Oh God. She means the cello.
A paralyzing bolt of fear hits him in the belly, and he says the first words that come to him. “You’re not meant to compete with the cello. You can’t.”
A harsh sob is her response, and he understands, too late, too late, how she will take what he has just said.
“Lil, listen.” He strokes her hair, tries to gather her into his arms, but she stiffens and pulls away from him.
“Don’t take it that way,” he pleads. “I meant it’s not a competition. I love you. But music is what I am, Lili. You know that. You knew it when you met me.”
“How could I know what that meant? I didn’t know you’d always put her first. Over me. Over your children, Braden. Over all of us. The cello gets the best of you, and there’s nothing left over for us.”
He rolls over onto his back and stares up at the ceiling, which is dimly visible in the dark room, beginning to panic. He doesn’t know how to explain, to make her see. “I love all of you. You can’t compare—it’s like apples and oranges.”
“And which am I, then, Braden? An apple or an orange?”
“Lil—”
“I’m not a thing. I’m a human being. The cello is a thing. You spend more time with it—it, Braden, not her—than you do with me or the kids.”
A defensive anger flares. “Music is my job, too, don’t forget. It helps pay for your house and your clothes and the visits to your sister—”
“So get a different job.”
The words have the effect of a bucket of ice water. He sits up, gasping, all
of the oxygen in the room in sudden short supply. “You can’t mean that. What else would I possibly do?”
“I don’t care. Something that doesn’t steal your soul away from me. Because I can’t go on like this.”
“What is that supposed to mean?”
“It’s not secret code.”
“I’ll do better. I’ll play less. I’ll—”
“You’ve tried that. It takes all of you. Even when you’re with me, you’re really with the cello. I can’t deal with that anymore. I want you to give it up.”
“That’s insane! I’m a musician.”
“Fine. Be a musician, just be one elsewhere.”
“You can’t mean that. It’s late. Things will look different in the morning.” He sits up, stares at the defensive line of her back, wants to shake her.
“I’m done,” she says. “I’ve put up with this since we got married. You have a week to think about it.”
“Lil!”
“You heard me.”
“Please,” Braden says now, aloud into the darkness. It’s a prayer, a plea, to God, to his dead wife, to his memories, to the cello, to Allie. He doesn’t expect an answer. He’s trapped now, just as he was trapped then.

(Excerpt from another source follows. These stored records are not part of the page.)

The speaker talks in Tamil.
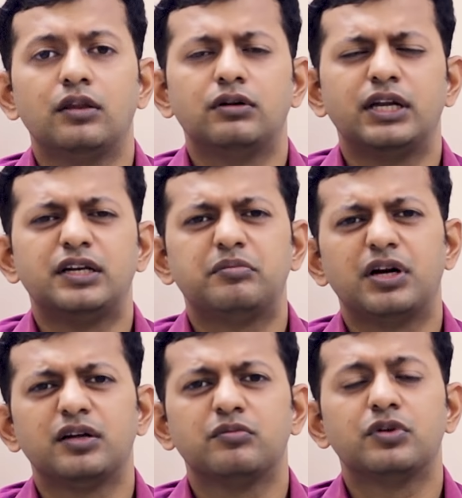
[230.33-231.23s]
அதுவும் நைட்டு
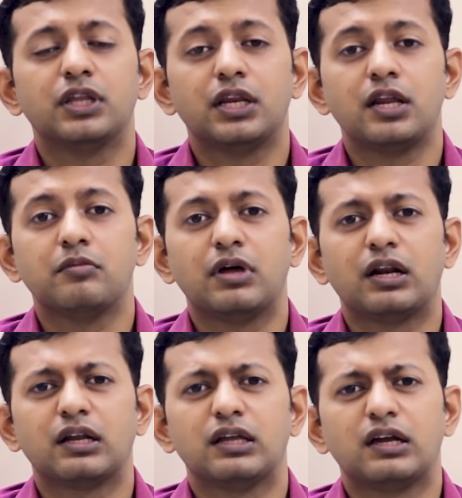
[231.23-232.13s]
படுக்கும்போது எரியற
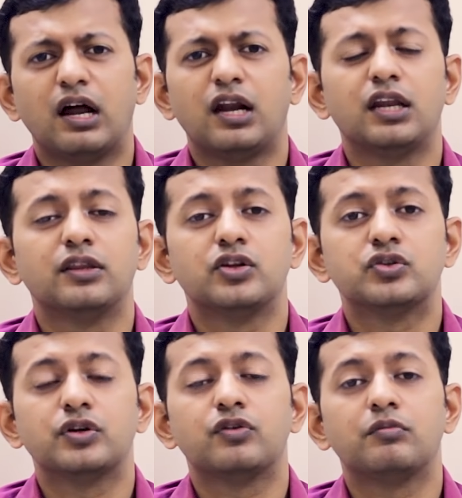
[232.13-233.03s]
மாதிரி இருக்குது காலையில்
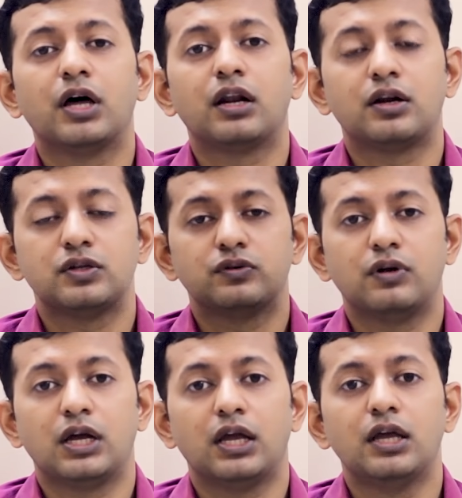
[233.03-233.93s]
எழுந்திரிச்சோன்னே ஒரு மாதிரி இருக்குன்னு
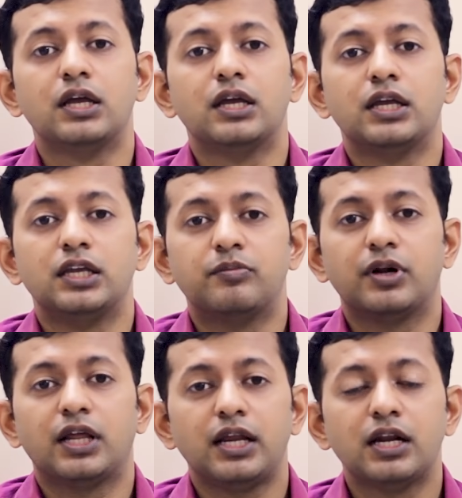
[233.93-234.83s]
சொல்லுவாங்க இப்போ
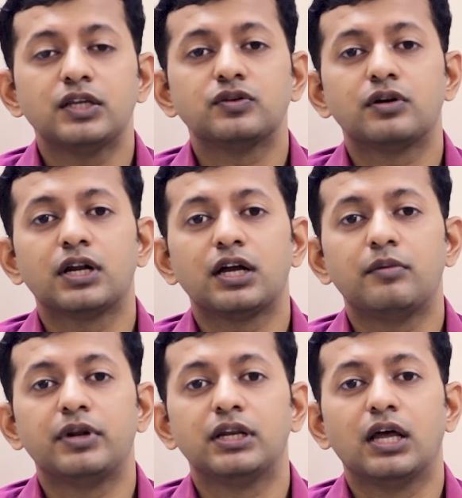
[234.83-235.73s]
நிறைய என்ன சொல்கிறாங்க
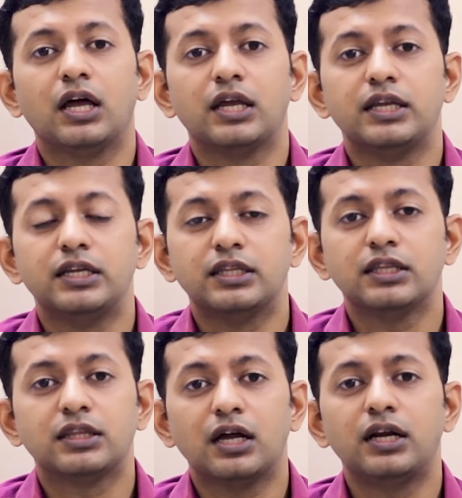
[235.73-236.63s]
அப்படின்னா
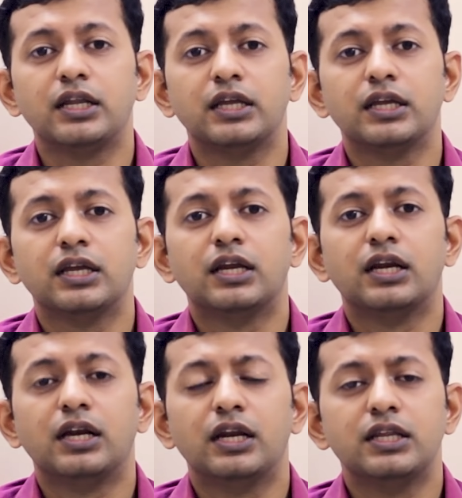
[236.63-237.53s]
இதை தாண்டி
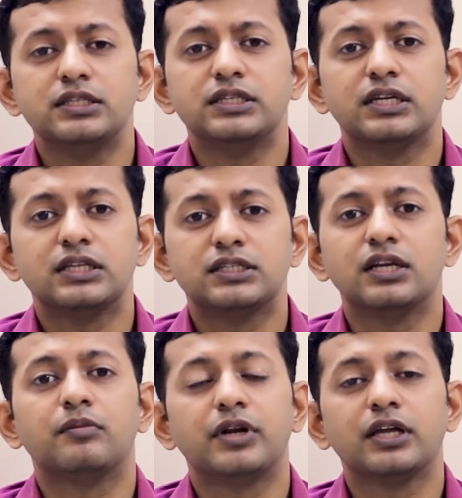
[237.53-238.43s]
நெஞ்சு
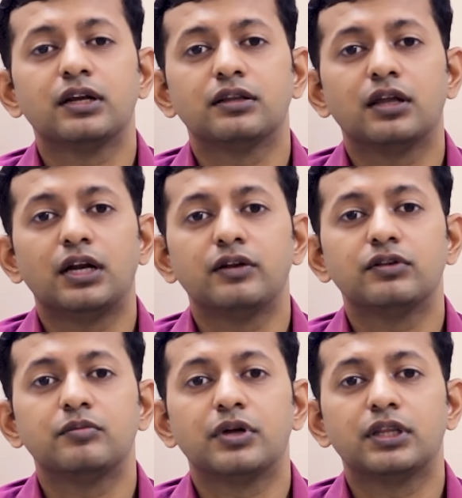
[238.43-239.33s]
எரிச்சல் அப்படிங்கிறத தாண்டி
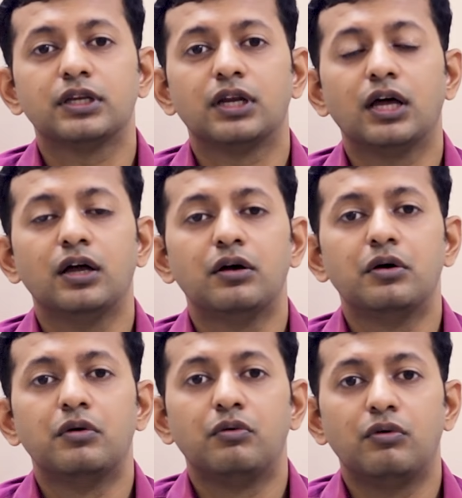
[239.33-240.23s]
வந்து பார்த்திங்கன்னா
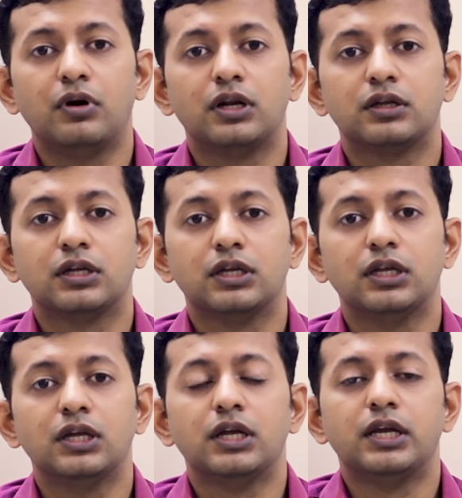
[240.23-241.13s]
உங்களுக்கு
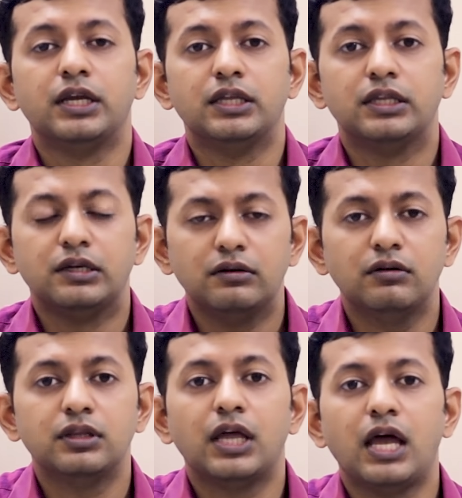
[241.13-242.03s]
இது
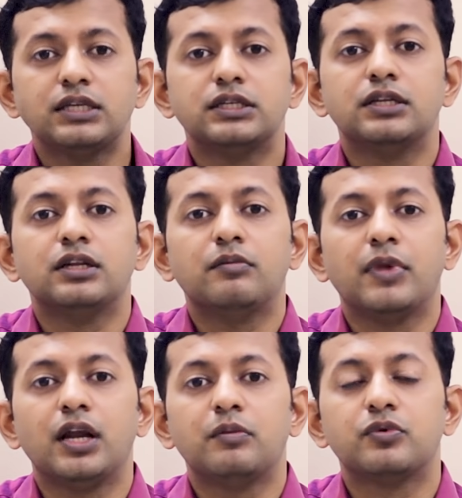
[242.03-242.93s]
இன்னும் அந்த ஆசிட்னு
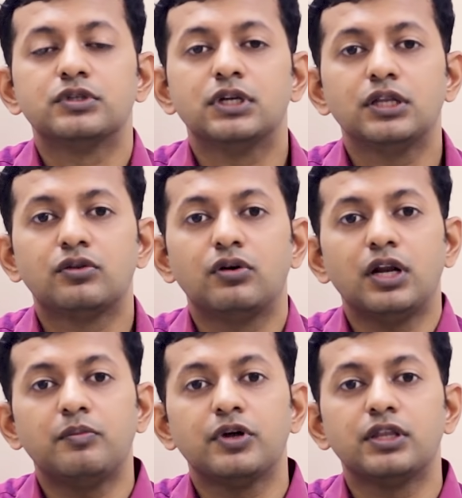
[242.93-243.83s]
மேலே போச்சுன்னா
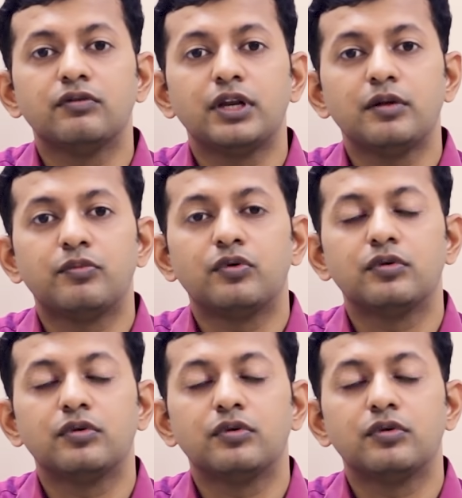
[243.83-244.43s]
தொண்டை பகுதி வரைக்கும்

This bed, Lilian’s bed, feels hostile. Exhausted as he is, he’ll never be able to sleep here. Scooping up a pillow and a blanket, he heads for the less comfortable anonymity of the couch. On the way, he pauses in Allie’s doorway. She lies on her belly, arms and legs flung wide, snoring softly, and he passes her by. Passes the call of the cello.
He settles himself on the couch and finally, finally, feels sleep coming to meet him.

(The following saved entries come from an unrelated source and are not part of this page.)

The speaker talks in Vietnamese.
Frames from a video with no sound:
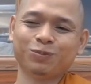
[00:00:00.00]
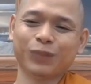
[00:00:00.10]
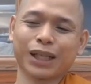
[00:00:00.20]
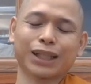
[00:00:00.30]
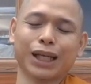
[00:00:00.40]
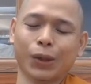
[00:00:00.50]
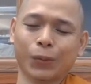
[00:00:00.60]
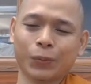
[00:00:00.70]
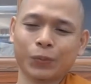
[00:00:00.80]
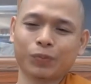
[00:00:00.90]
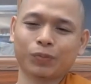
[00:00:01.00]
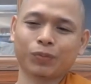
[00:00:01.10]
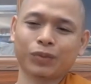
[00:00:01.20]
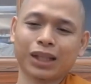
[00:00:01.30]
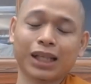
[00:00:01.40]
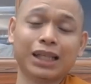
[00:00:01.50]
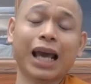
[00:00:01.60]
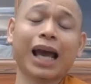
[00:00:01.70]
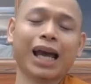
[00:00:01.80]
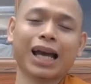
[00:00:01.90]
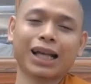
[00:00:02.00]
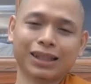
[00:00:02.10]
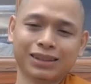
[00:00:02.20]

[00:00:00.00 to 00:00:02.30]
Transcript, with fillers: bằng cách nào cái giá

He’s backstage in a concert hall, waiting for a solo performance. The familiar nerves of anticipation thrum through him, but the cello answers with a deep and grounding note.
“The two of us, together,” she reminds him. “You and me, forever.”
And then it’s time, and as he carries her on stage, he pauses, aware that this is a dream. He can wake now, if he chooses. But the lure of music, the sensation of his fingers flexible and completely sensate, the desire of the cello, the rustling expectation of the crowd, are too powerful.
And so he sits at center stage in a soft circle of light, and begins to play. The cello responds as she always does, and the two of them become one, a new thing that is more than either man or cello, channeling music into the range of hearing of the listening crowd he can sense in the darkness but never see.